Evidence-based treatment for ankle injuries: a clinical perspective

Chung-Wei Christine Lin; Claire E Hiller; Rob A de Bie

doi:10.1179/106698110X12595770849524

J Man Manip Ther. 2010 Mar; 18(1): 22–28.

doi: 10.1179/106698110X12595770849524

PMCID: PMC3103112

PMID: 21655420

Evidence-based treatment for ankle injuries: a clinical perspective

Chung-Wei Christine Lin,¹ Claire E Hiller,² and Rob A de Bie³

Author information Copyright and License information Disclaimer

Abstract

The most common ankle injuries are ankle sprain and ankle fracture. This review discusses treatments for ankle sprain (including the management of the acute sprain and chronic instability) and ankle fracture, using evidence from recent systematic reviews and randomized controlled trials. After ankle sprain, there is evidence for the use of functional support and non-steroidal anti-inflammatory drugs. There is weak evidence suggesting that the use of manual therapy may lead to positive short-term effects. Electro-physical agents do not appear to enhance outcomes and are not recommended. Exercise may reduce the occurrence of recurrent ankle sprains and may be effective in managing chronic ankle instability. After surgical fixation for ankle fracture, an early introduction of activity, administered via early weight-bearing or exercise during the immobilization period, may lead to better outcomes. However, the use of a brace or orthosis to enable exercise during the immobilization period may also lead to a higher rate of adverse events, suggesting that this treatment regimen needs to be applied judiciously. After the immobilization period, the focus of treatment for ankle fracture should be on a progressive exercise program.

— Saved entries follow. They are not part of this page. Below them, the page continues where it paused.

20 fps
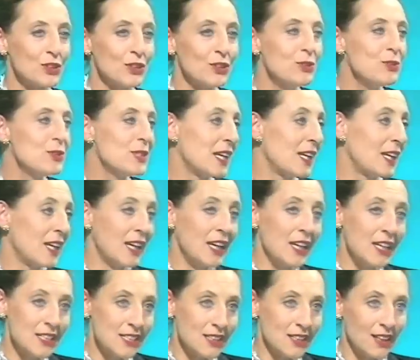want to lose any
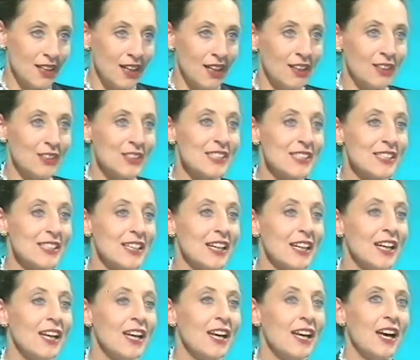heat in a house,
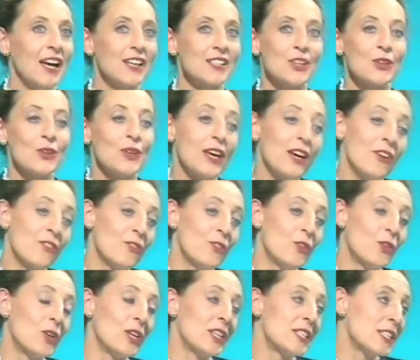and so
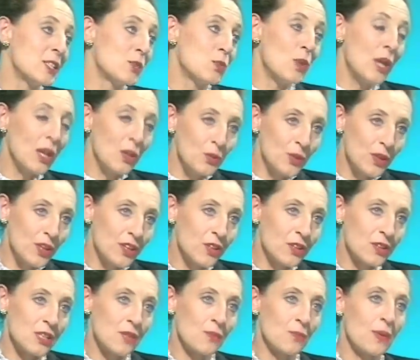therefore it is well
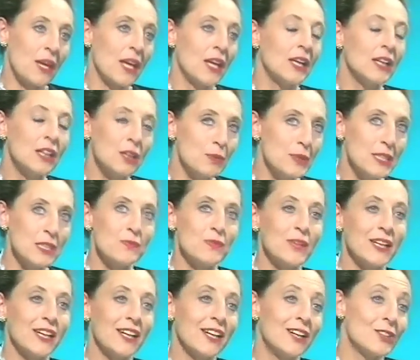worth paying a little bit
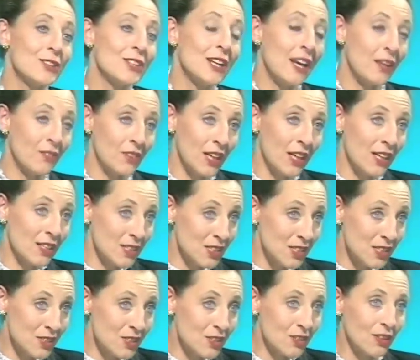of money out to have the
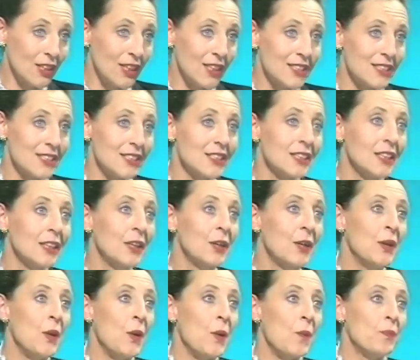house insulated.
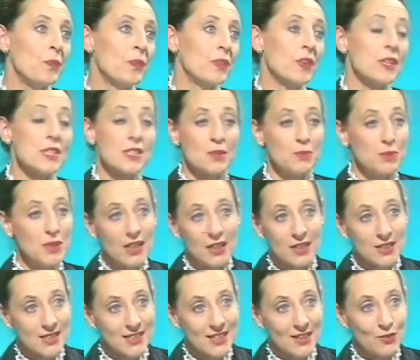This can be
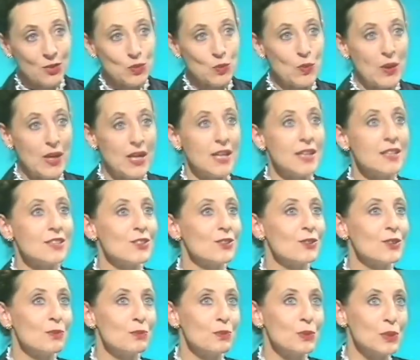done in several
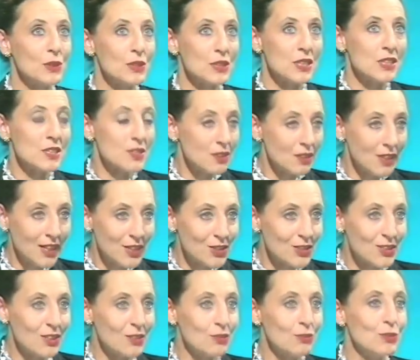ways. You can put
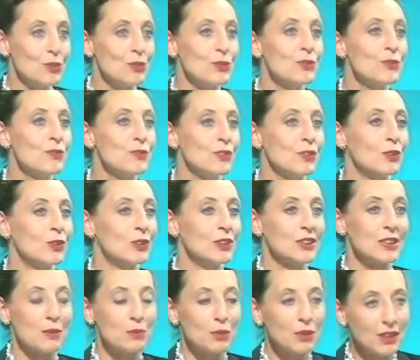insulation in the roof
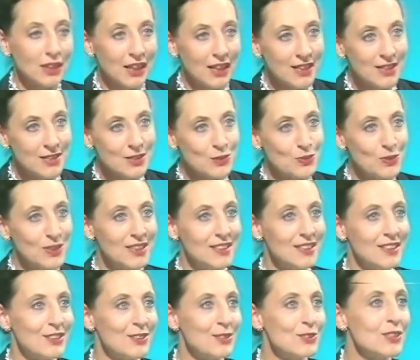or double glaze the
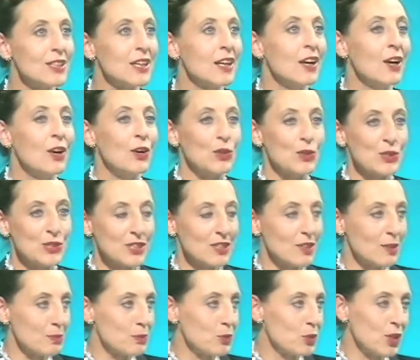windows or
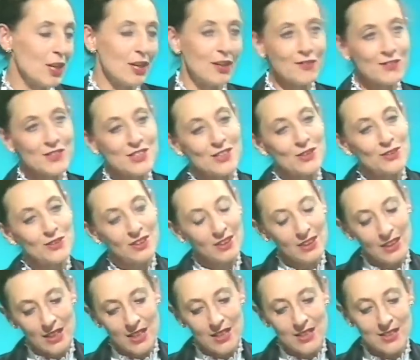stop drafts so
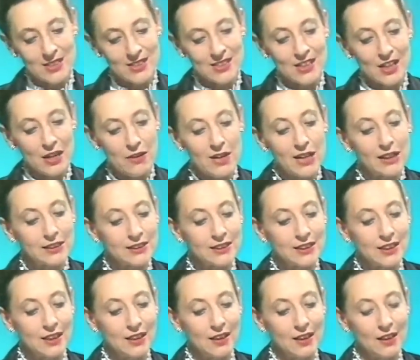that the heat doesn't go
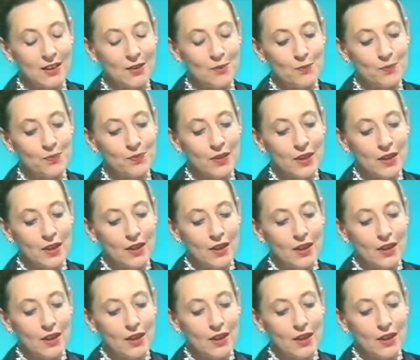out. Um,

Keywords: Ankle injuries, Evidence-based practice, Rehabilitation, Systematic review, Therapy

Injuries to the ankle are common. In a recent systematic review, the ankle was found to be the most common site of injury in 24 of the 70 sports studied.¹ In addition, 22% of sports injuries presenting to emergency rooms were ankle injuries, among which sprain was the most common injury followed by fracture (the ratio of sprain to fracture is 8∶1).² In the general population, the incidence of ankle sprain and fracture has been reported to be 600–700³ and 107–187⁴^–⁷ per 100 000 person years, respectively.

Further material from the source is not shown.